Based on the conviction that all physically perceptible material things are an expression of an (invisible) idea and that these ideas can be cognized, human nutrition is also an interplay of the visible and invisible, of nutrients and forces. It is a matter of learning to perceive what is invisible just like the visible, and of applying this to the questions about nutrition.
Human beings live on foodstuffs which are produced on the earth, because they are earthly beings and therefore have to deal with the earth. During digestion the foodstuffs are digested and broken down depending on the material and its nature: this is the prerequisite for the body's own individual creation of substance, as well as for the stimulation of the forces required for this.
Food supports the human being in developing their creative and intellectual abilities as a basis for being active.
Human nutrition starts with the production of the foodstuffs, or actually with the matter of the seed. Biodynamic agriculture promotes healthy soil on healthy land in healthy countryside. This gives rise to healthy food from the soil to the plate.
The conscious creation of the value-added chain from the seed via cultivation, processing and trade to preparation, eating culture and eating together creates non-material values such as social relationships and commitment.
The transformation of the foodstuffs during processing and preparation ensures that the nutrients are retained but also takes account of the non-measurable qualities like warmth, light, ripeness and beauty.

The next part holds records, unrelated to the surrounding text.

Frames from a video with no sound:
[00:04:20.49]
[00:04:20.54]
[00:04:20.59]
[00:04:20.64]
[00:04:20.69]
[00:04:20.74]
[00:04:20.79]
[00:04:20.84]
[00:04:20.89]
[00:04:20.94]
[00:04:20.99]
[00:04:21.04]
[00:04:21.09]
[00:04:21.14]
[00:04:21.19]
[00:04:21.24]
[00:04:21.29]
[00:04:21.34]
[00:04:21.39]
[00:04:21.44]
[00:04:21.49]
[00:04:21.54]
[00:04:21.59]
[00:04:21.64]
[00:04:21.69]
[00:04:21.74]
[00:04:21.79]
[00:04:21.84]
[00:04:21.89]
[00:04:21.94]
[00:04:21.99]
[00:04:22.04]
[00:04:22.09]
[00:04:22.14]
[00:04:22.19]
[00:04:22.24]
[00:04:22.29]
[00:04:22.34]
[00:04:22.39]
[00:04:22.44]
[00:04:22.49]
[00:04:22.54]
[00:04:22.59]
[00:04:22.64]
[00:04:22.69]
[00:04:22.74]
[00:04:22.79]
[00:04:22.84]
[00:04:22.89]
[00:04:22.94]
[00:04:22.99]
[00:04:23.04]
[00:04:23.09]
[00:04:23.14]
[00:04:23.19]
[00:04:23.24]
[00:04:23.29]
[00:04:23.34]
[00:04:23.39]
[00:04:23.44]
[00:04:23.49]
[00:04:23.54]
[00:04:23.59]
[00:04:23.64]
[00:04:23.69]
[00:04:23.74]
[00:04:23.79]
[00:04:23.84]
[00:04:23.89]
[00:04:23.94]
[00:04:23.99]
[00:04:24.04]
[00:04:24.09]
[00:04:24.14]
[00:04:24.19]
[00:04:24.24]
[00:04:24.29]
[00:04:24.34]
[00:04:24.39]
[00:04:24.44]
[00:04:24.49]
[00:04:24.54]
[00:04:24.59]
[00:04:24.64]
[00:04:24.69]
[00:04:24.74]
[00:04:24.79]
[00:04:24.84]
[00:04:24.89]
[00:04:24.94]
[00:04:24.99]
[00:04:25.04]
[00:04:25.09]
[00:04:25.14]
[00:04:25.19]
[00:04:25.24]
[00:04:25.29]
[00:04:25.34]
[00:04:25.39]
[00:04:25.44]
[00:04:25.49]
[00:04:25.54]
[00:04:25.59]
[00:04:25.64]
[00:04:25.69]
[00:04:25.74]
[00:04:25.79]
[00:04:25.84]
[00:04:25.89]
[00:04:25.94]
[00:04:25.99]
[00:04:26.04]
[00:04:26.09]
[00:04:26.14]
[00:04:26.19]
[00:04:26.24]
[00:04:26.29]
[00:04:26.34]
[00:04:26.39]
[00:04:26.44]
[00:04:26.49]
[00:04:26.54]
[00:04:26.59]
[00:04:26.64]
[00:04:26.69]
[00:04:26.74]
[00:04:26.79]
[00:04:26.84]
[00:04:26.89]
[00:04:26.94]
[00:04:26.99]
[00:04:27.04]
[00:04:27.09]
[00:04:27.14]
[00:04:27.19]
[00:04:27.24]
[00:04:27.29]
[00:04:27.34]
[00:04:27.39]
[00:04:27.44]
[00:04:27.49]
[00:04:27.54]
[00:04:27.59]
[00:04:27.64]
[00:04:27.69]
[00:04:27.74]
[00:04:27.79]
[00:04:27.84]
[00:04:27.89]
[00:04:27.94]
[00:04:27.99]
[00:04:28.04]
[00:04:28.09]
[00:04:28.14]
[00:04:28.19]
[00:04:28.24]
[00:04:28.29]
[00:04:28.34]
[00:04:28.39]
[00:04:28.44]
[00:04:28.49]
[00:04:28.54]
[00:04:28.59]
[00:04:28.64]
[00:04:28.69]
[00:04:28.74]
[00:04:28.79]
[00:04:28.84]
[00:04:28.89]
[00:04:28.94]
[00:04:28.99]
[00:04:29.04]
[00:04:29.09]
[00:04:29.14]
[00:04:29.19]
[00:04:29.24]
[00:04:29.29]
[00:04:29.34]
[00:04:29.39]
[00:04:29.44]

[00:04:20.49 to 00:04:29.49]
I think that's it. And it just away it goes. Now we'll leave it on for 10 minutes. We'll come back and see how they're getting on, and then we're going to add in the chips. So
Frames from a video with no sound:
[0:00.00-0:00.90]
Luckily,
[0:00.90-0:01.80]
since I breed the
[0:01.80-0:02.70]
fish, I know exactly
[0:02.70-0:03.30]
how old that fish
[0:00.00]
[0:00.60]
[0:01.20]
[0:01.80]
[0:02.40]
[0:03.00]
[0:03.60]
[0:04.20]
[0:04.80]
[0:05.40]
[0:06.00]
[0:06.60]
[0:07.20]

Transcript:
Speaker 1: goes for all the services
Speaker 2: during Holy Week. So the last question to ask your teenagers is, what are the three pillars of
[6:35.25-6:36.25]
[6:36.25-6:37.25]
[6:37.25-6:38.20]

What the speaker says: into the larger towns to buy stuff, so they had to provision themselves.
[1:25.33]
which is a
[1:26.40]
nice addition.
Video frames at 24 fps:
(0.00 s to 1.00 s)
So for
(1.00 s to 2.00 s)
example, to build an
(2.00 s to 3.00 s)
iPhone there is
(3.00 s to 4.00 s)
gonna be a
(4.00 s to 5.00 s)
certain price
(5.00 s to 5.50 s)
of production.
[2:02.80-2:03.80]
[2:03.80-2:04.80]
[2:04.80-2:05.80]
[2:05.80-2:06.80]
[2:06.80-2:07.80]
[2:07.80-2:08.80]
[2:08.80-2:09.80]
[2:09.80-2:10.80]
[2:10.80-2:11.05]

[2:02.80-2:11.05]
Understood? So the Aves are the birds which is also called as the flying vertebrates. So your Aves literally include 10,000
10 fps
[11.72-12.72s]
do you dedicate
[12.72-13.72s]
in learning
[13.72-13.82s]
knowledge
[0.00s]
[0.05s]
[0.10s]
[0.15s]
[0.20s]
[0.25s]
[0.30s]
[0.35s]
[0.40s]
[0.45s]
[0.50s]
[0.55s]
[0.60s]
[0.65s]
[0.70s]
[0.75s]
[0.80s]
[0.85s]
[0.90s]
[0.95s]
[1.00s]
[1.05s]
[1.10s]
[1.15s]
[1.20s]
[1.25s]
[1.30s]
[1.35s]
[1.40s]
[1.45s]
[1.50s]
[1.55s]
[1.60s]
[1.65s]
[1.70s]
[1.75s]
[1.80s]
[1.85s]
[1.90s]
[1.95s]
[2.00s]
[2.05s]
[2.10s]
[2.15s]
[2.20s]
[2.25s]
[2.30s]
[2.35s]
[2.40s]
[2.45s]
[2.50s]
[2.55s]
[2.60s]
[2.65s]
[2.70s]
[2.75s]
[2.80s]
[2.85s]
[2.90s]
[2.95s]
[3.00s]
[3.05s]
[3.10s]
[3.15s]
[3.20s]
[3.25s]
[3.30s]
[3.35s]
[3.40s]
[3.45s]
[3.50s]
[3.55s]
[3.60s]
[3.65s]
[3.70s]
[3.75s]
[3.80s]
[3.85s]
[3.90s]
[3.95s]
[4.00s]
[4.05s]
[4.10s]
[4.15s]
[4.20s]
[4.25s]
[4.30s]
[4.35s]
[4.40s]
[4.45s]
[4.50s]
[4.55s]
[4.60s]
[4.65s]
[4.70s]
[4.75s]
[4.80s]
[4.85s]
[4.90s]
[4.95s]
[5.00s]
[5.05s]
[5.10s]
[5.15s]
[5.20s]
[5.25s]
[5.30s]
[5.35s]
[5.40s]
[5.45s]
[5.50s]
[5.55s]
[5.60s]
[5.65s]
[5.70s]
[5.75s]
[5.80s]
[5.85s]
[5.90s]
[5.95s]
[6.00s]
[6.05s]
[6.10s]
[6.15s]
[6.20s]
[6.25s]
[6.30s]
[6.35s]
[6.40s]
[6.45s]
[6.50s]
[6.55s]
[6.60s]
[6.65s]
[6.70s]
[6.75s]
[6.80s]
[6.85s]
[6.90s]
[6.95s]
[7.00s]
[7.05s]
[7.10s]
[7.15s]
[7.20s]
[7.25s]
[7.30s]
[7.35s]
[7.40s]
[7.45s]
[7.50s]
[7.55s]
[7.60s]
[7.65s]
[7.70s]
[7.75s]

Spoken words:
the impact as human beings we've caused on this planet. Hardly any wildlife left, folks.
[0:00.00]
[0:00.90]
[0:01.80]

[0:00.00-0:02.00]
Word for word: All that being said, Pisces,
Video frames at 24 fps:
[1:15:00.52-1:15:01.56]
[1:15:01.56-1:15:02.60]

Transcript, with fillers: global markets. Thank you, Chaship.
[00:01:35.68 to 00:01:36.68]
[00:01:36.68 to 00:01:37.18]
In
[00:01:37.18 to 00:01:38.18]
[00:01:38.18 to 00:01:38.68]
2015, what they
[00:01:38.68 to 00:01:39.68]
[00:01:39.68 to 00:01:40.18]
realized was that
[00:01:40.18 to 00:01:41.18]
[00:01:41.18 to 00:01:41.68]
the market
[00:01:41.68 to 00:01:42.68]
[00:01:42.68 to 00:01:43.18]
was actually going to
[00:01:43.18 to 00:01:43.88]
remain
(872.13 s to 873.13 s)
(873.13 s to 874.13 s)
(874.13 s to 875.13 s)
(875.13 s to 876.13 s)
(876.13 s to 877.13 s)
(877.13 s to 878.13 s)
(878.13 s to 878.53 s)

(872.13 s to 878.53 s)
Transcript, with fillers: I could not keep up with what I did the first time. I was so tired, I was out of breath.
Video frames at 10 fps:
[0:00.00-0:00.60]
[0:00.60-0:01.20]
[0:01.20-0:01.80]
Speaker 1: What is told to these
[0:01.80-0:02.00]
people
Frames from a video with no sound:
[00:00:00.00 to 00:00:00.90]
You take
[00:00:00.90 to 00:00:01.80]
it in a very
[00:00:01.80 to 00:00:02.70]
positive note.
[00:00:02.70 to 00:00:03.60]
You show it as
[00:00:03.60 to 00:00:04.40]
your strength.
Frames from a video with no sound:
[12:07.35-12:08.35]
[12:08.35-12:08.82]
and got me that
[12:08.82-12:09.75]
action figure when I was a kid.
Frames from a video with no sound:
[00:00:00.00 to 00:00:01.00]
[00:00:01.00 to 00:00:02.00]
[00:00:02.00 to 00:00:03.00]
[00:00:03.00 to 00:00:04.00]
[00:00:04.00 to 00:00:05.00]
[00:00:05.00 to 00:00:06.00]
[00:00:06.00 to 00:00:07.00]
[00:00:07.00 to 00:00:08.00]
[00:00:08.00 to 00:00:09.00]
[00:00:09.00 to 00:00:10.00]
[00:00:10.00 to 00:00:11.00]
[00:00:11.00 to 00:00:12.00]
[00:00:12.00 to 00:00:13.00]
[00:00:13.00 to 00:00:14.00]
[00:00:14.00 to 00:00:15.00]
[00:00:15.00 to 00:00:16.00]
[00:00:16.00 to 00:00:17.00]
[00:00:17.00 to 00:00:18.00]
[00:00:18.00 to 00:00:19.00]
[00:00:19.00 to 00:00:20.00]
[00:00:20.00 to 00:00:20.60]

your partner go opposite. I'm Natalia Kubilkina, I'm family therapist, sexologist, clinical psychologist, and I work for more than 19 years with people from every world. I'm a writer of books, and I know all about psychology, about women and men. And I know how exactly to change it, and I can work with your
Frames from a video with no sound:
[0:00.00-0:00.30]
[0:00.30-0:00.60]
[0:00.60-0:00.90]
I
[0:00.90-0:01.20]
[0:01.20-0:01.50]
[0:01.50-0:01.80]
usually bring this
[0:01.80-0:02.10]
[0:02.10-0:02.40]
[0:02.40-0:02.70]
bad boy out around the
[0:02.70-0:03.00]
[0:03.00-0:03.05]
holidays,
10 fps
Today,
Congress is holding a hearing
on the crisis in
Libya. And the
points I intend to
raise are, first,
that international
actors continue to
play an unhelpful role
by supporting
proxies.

Human beings live on the fruits of the earth but also from their sense impressions such as the flavour and smell of the food, and the feeling of well-being after the meal and also, for example, from the experience of a landscape. Human beings develop their body from the inner reaction to the sense perceptions. Just as the eye can only behold the sun because it is sunlike (Goethe).
As social beings, we are also nourished and formed by eating in company, because we grow through encounters.
Every person is an individual, which is why there are no generally applicable laws of nutrition. The conscious perception of what we eat, how it looks, tastes and is easy to digest – attentive eating – is the first step to gaining confidence in individual nutrition.
The different types of cereals form the basis for a healthy diet. On the one hand cereals contain nutrients in balanced proportions (carbohydrate, protein, fat, minerals, etc.) and on the other hand, forces from light and warmth which they stretch towards during growth, overcoming gravity. We need these qualities for being human and for thinking.
The functional threefoldness of the human body in nerves/senses, rhythmical and metabolic/limb systems is related to the root, stem/leaf and flower/fruit of the plant and can always be used to support the corresponding realms.
Seasonal and regionally produced foods help us become aware of the season and the effect of the natural environment in which we live. Because we are also globally connected beings and want to sample the tastes of other countries, this can be done based on commitment to and collaborationwith trading partners.